0

I am receiving rows of data every second from Kafka. For each batch of data, I am inserting into my database.

My app keeps reading the last message and id of each batch. The issue here is that the promises are not running in series, but running concurrently after one batch is finished, and they keep reading the same message and id. I want each promise to have it's own message and id, as defined by the order they came in from the for-loop in the first function.

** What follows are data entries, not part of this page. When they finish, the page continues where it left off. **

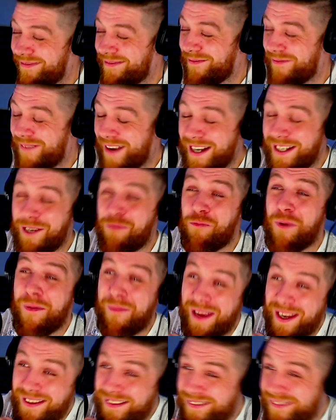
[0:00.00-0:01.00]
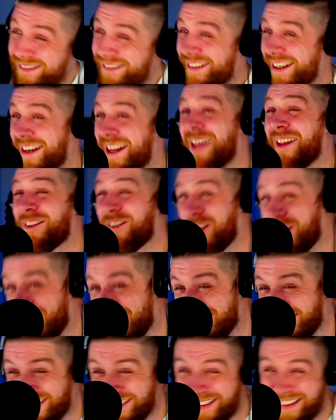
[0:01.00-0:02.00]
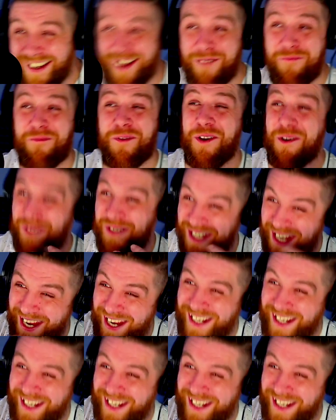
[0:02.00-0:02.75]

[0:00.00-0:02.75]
finding women and alcohol and music.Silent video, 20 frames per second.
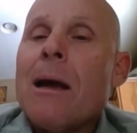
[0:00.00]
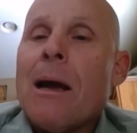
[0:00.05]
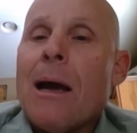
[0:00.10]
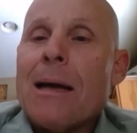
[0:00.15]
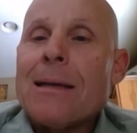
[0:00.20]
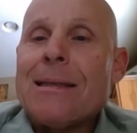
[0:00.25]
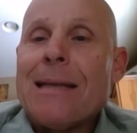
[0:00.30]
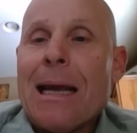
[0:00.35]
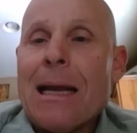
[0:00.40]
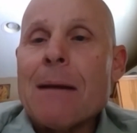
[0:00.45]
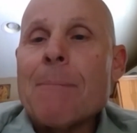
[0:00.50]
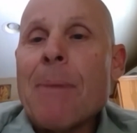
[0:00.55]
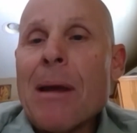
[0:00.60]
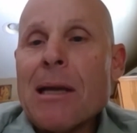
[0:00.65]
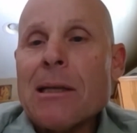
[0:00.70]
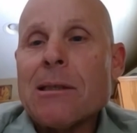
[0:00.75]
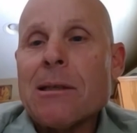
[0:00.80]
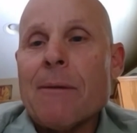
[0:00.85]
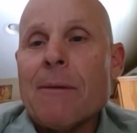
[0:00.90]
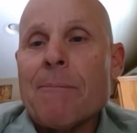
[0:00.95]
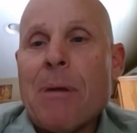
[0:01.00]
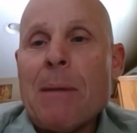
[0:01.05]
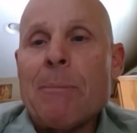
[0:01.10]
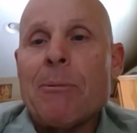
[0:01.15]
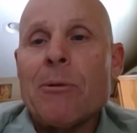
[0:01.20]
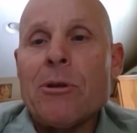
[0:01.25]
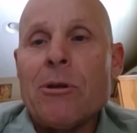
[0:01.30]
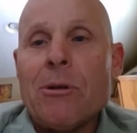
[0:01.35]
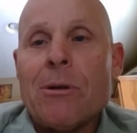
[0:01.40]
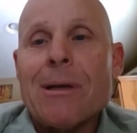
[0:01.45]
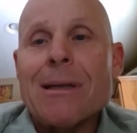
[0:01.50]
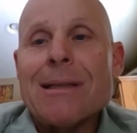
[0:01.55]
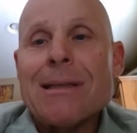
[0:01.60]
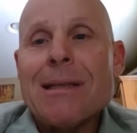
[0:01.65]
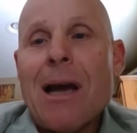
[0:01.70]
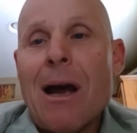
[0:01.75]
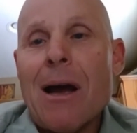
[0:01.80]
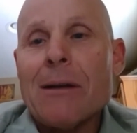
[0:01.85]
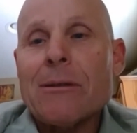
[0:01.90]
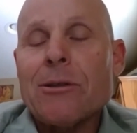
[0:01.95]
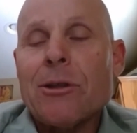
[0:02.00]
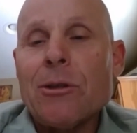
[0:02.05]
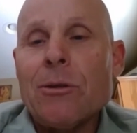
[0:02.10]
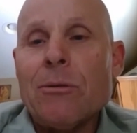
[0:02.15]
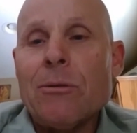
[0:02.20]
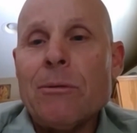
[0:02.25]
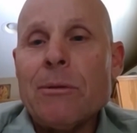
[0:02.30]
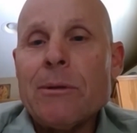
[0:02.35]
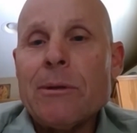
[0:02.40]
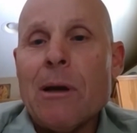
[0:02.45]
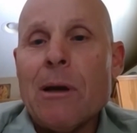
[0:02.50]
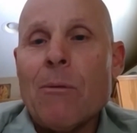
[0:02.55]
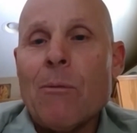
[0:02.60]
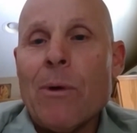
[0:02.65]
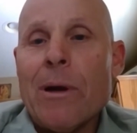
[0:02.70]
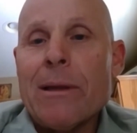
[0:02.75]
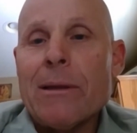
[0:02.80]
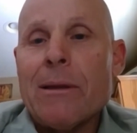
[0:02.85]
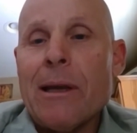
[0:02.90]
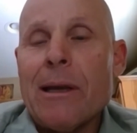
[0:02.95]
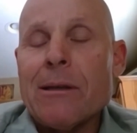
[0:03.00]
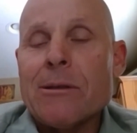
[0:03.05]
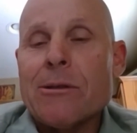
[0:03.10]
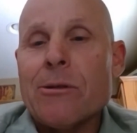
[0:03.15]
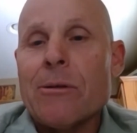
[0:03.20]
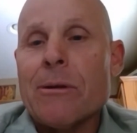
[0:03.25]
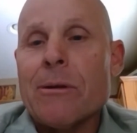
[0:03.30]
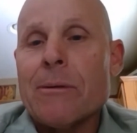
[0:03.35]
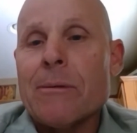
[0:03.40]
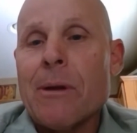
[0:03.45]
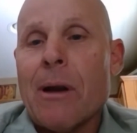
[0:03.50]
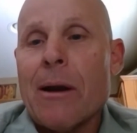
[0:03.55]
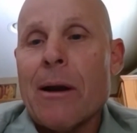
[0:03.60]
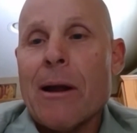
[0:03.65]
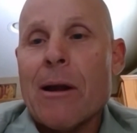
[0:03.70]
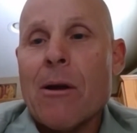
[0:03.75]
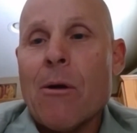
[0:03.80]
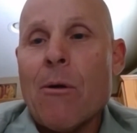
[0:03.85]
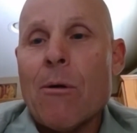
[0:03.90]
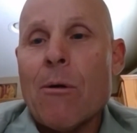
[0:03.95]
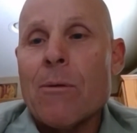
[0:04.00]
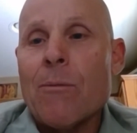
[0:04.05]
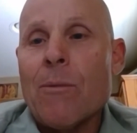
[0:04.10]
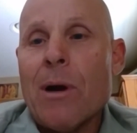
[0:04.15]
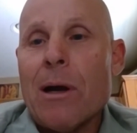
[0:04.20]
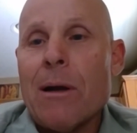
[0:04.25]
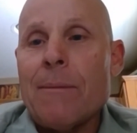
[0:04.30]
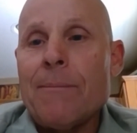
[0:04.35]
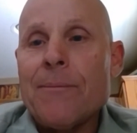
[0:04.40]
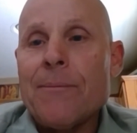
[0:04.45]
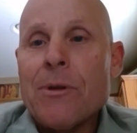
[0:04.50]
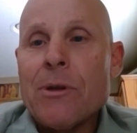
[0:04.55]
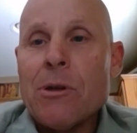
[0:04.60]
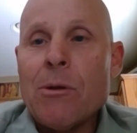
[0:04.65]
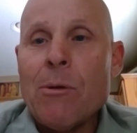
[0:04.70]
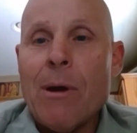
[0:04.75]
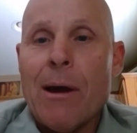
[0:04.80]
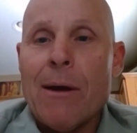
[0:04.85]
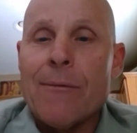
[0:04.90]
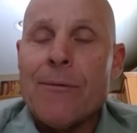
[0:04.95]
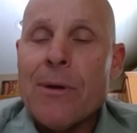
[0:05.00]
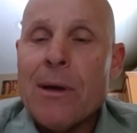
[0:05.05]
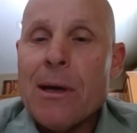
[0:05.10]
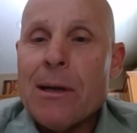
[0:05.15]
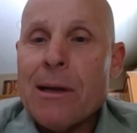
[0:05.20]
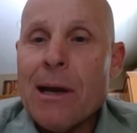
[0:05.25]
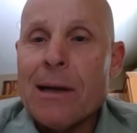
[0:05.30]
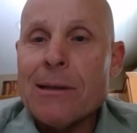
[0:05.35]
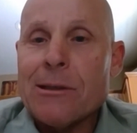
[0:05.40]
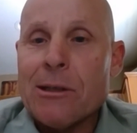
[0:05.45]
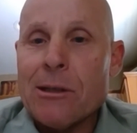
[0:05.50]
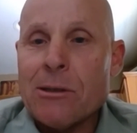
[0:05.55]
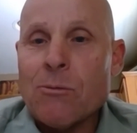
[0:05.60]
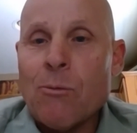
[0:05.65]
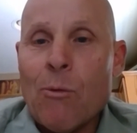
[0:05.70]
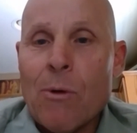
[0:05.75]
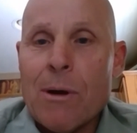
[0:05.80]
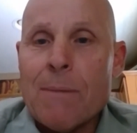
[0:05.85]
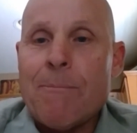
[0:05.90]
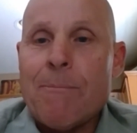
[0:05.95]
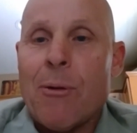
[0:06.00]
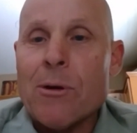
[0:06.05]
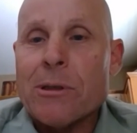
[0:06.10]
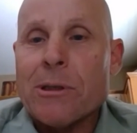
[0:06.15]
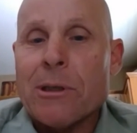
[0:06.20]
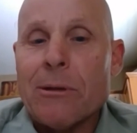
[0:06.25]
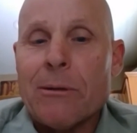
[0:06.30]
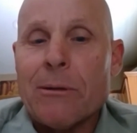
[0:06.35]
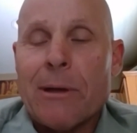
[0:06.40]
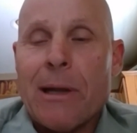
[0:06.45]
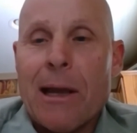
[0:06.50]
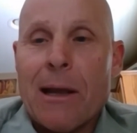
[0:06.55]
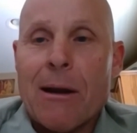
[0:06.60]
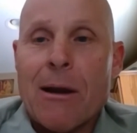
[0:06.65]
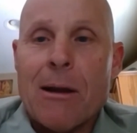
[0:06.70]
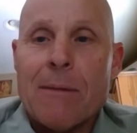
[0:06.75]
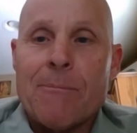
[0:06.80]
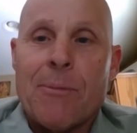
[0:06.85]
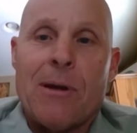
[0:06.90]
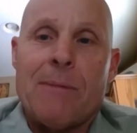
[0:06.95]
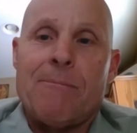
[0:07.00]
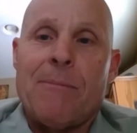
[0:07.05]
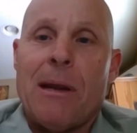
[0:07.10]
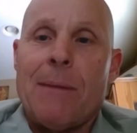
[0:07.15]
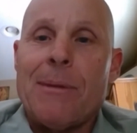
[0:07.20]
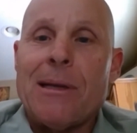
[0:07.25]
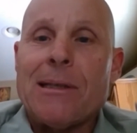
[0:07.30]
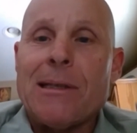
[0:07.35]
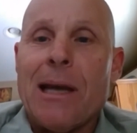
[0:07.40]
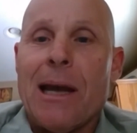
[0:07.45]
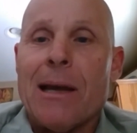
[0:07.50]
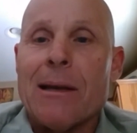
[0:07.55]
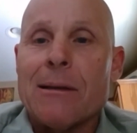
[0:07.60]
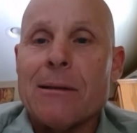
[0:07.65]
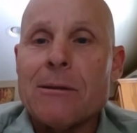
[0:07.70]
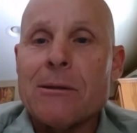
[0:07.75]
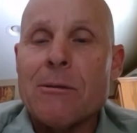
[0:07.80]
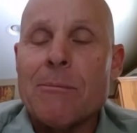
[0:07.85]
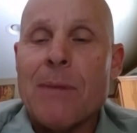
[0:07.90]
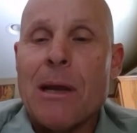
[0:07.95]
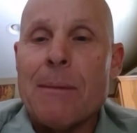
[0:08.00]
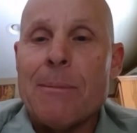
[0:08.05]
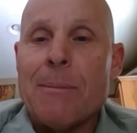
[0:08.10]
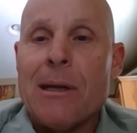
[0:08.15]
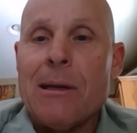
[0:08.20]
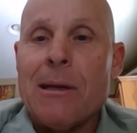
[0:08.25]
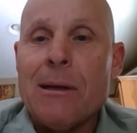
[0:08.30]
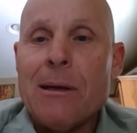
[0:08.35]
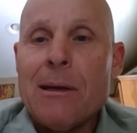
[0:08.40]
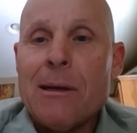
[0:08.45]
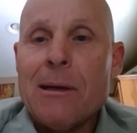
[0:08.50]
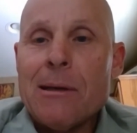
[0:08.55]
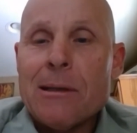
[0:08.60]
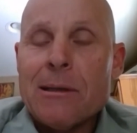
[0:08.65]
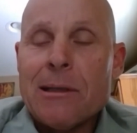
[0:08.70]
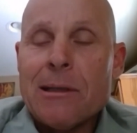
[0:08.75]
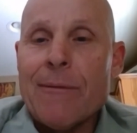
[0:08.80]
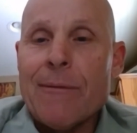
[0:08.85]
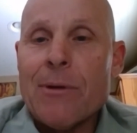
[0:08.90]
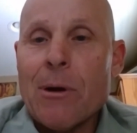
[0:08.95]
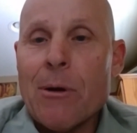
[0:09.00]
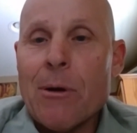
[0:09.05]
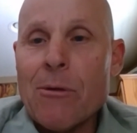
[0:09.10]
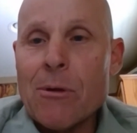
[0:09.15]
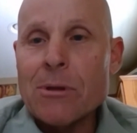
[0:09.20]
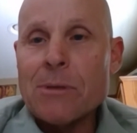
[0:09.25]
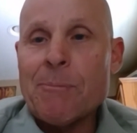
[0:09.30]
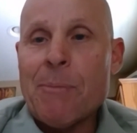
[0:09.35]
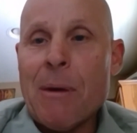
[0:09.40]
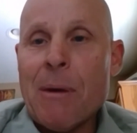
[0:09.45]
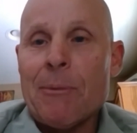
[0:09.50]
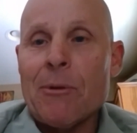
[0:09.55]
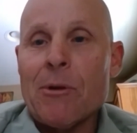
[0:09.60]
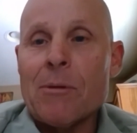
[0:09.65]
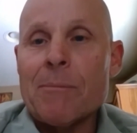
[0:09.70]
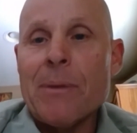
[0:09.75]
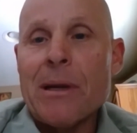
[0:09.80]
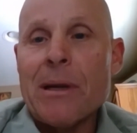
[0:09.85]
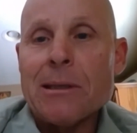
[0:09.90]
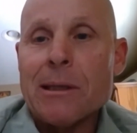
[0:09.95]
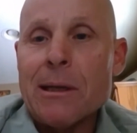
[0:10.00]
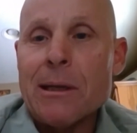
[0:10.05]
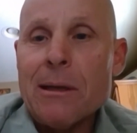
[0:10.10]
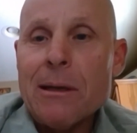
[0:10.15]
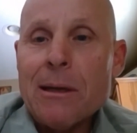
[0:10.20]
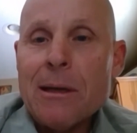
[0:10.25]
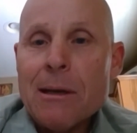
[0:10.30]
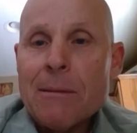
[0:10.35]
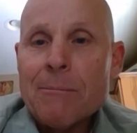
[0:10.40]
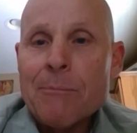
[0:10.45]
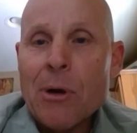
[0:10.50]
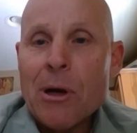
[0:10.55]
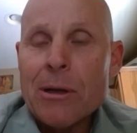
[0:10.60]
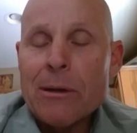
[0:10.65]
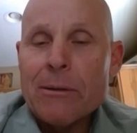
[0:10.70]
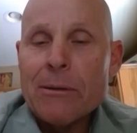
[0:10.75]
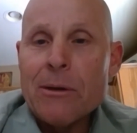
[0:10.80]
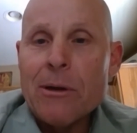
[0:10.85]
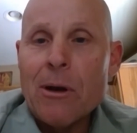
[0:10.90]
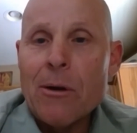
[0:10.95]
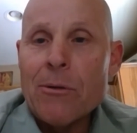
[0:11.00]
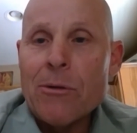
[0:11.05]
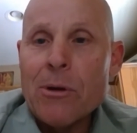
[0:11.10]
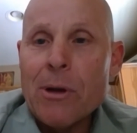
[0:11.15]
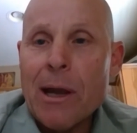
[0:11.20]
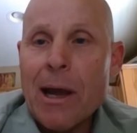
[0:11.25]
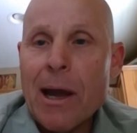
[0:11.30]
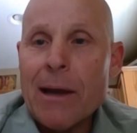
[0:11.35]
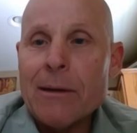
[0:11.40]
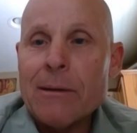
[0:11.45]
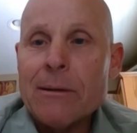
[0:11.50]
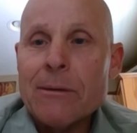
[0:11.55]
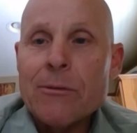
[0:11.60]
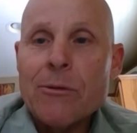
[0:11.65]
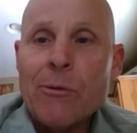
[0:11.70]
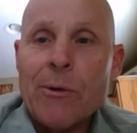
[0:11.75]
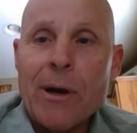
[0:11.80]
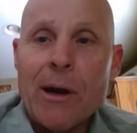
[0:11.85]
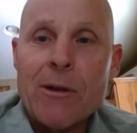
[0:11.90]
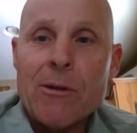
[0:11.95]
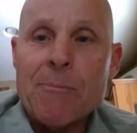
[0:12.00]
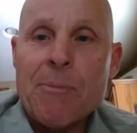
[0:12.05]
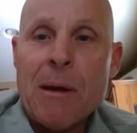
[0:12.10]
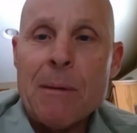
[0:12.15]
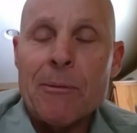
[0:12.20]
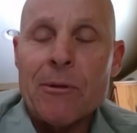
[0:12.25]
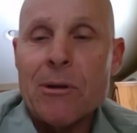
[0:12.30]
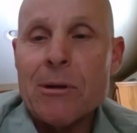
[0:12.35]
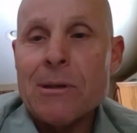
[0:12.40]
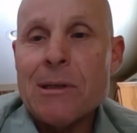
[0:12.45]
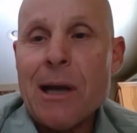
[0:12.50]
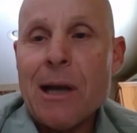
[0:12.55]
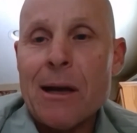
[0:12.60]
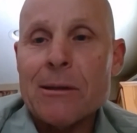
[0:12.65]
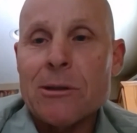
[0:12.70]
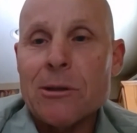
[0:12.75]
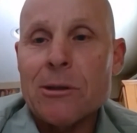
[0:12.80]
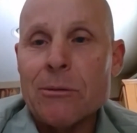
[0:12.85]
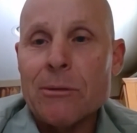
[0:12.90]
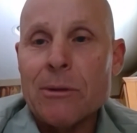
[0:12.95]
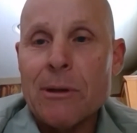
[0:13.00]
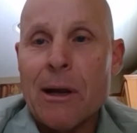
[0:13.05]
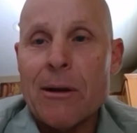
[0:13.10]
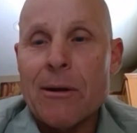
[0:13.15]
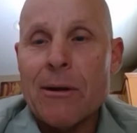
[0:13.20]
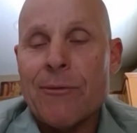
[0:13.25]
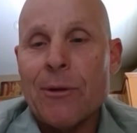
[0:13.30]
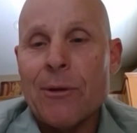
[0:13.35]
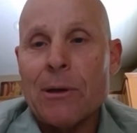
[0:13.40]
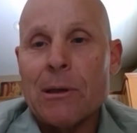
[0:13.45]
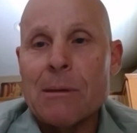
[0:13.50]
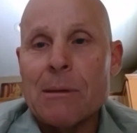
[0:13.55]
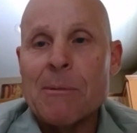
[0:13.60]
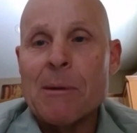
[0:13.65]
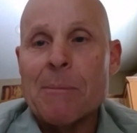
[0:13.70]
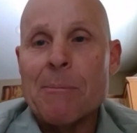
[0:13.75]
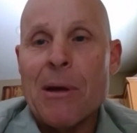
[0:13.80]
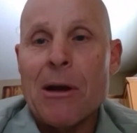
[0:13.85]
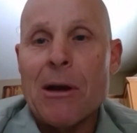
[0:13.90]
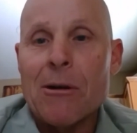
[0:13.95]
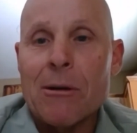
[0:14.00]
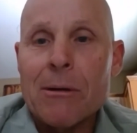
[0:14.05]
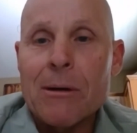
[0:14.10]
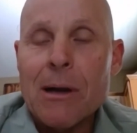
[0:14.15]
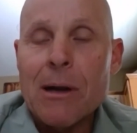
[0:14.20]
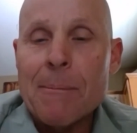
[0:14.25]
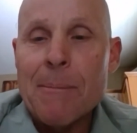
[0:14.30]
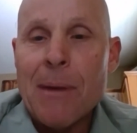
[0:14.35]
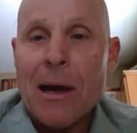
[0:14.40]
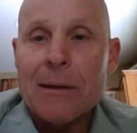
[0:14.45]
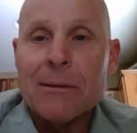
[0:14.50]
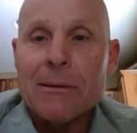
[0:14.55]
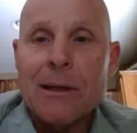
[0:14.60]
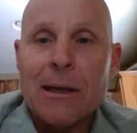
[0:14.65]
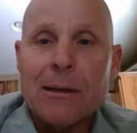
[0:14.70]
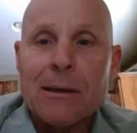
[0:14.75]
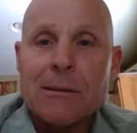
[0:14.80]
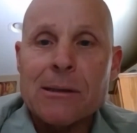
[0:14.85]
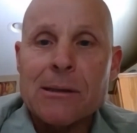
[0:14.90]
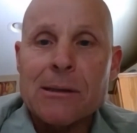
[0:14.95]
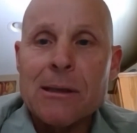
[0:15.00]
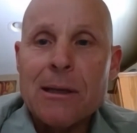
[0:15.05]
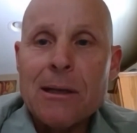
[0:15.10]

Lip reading: a database of people you can talk to, that when things are not going well, you have not just one person you can on, but maybe 10. So maybe 7 of those people are busy, but you got 3 other people that you talk to, and you feel a little bit better about things.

I think I need to use closures, however I am not sure how I can apply them here. I don't want to use timers!

Thanks!

// This is live data, coming in concurrently, forever. Promises from previous batch must be resolved before the next batch is received.
batchOfRows.on('message', function (data) {
    for (var i = 0; i < batchOfRows.rows.length; i++) {
        validate(batchOfRows.rows[i])
            .then(result => console.log(result))
            .catch(error => console.log(error));
    }
});

// For each row received, give it an ID and then insert into the DB
function validate(data) {
    return new Promise((resolve, reject) => {
        message = data;
        id = message.date + message.location
        DB.execute('select * from table1 where id = ?', id) // This is a promise function provided by the database driver (Cassandra)
            .then(result => {
                // Insert into the table at this ID
                insertIntoDB(message, id)
                    .then(result => resolve(result))
                    .catch(error => reject(error));
            })
            .catch(error => {
                reject(error);
            });
    });
}

// Inserting into DB
function insertIntoDB(message, id) {
    return new Promise((resolve, reject) => {
        query = "insert into table2 where id = ? and messageBody = ?";

        DB.execute(query, [id, JSON.Stringify(message)])
            .then(result => resolve("Successfully inserted message ID " + id))
            .catch(error => reject("Error inserting!"));
    });
}

EDIT (danh's solution):

var kafka = require('kafka-node');
client = new kafka.Client("localhost:2181"), Consumer = kafka.Consumer;
// This is like an event listener.
batchOfRows = new Consumer(
    client, [{
        topic: 'my_topic',
        partition: 0,
        offset: 0
    }], {
        fromOffset: false
    }
);

let results = [];
let promises = Promise.resolve();

function processQueue() {
    queue.forEach(element => {
        promises = promises.then(element.map(processElement)).then(elementResult => {
            // results.push(elementResult); // Don't want result to increase in size! I have put this inside insertDB then I clear it below
            console.log(results.length); // First received batch prints: 0. Second received batch prints 72. Third received batch prints 75
            results = [];  
            queue.shift();
        });
    });
}

batchOfRows.on('message', function (data) {
    console.log(batchOfRows.value.length); // First received batch prints: 72. Second received batch prints 75. Third received batch prints 76
    queue.push(batchOfRows.rows);
    processQueue();
});

function processElement(data) {
    const id = data.date + data.location
    return  DB.execute('select * from table1 where id = ?', id)
              .then(result => insertIntoDB(data, id).then(() => result));
}

function insertIntoDB(message, id) {
    const query = "insert into table2 where id = ? and messageBody = ?";
    return DB.execute(query, [id, JSON.Stringify(message)])
        .then(result => {
            // Pushing the result here
            results.push(result); // Seems like it does not push the results from the first batch from batchOfRows until it receives the second batch
            console.log("Test") // On the first batch prints "Test" 72 times right away
        });
}

EDIT I have modified the processQueue function just slightly by adding a element.map(processUpdate) because the batches received from batchOfRows are actually arrays, and I need to perform that DB query for each item inside that array.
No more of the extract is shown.